TASK DETAILS
State the number of lines in the material below that have "Transcript" in them, without any other text.

GIVEN RECORDS
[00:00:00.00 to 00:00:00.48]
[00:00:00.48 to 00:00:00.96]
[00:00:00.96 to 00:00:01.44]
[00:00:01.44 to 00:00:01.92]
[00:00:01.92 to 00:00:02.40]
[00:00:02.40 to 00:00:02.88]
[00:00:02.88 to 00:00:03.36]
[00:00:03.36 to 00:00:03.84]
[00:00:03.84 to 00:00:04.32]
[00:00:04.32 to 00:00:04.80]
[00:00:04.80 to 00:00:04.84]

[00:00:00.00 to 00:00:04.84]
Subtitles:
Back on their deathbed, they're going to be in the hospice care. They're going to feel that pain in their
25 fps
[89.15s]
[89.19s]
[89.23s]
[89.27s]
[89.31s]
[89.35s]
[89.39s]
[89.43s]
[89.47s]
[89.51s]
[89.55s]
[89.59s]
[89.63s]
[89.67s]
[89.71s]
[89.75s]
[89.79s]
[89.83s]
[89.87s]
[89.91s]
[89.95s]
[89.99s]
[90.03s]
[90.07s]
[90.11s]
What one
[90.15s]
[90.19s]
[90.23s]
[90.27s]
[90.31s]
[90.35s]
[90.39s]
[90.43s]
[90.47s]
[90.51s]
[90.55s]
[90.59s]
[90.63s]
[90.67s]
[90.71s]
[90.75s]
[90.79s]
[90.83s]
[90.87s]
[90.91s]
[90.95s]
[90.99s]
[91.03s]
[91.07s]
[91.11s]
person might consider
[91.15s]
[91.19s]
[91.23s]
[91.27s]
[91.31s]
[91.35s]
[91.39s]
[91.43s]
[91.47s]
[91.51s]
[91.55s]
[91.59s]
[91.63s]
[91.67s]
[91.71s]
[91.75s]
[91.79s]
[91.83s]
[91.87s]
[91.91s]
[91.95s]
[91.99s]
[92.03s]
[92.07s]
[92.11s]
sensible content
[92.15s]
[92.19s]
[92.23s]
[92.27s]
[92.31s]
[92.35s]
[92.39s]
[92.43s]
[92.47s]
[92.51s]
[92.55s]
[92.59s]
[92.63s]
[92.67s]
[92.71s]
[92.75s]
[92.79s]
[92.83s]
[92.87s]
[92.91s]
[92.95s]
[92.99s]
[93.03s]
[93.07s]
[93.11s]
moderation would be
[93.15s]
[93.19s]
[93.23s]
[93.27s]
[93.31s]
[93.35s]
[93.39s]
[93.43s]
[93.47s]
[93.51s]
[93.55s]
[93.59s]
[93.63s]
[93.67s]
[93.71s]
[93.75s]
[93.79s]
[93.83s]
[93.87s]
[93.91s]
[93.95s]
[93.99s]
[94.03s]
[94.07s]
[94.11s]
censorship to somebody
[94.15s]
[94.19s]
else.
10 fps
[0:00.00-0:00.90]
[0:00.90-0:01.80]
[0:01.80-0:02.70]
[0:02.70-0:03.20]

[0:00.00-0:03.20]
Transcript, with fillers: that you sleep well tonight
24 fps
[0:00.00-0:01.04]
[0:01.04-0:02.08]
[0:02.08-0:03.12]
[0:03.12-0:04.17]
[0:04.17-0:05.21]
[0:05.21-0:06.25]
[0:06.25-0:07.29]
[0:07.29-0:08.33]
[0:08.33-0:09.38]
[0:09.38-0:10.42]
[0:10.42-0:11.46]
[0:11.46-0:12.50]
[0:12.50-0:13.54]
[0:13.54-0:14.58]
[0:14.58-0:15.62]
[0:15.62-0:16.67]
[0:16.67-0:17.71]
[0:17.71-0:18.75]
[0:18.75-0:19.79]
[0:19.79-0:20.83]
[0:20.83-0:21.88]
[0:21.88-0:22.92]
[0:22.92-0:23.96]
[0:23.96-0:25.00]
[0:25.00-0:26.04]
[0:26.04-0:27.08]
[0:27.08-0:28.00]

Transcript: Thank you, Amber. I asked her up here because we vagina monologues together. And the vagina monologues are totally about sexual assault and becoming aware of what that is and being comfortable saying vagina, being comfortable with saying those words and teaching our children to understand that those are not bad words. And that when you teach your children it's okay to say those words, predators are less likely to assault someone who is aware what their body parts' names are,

WRITTEN RESPONSE
2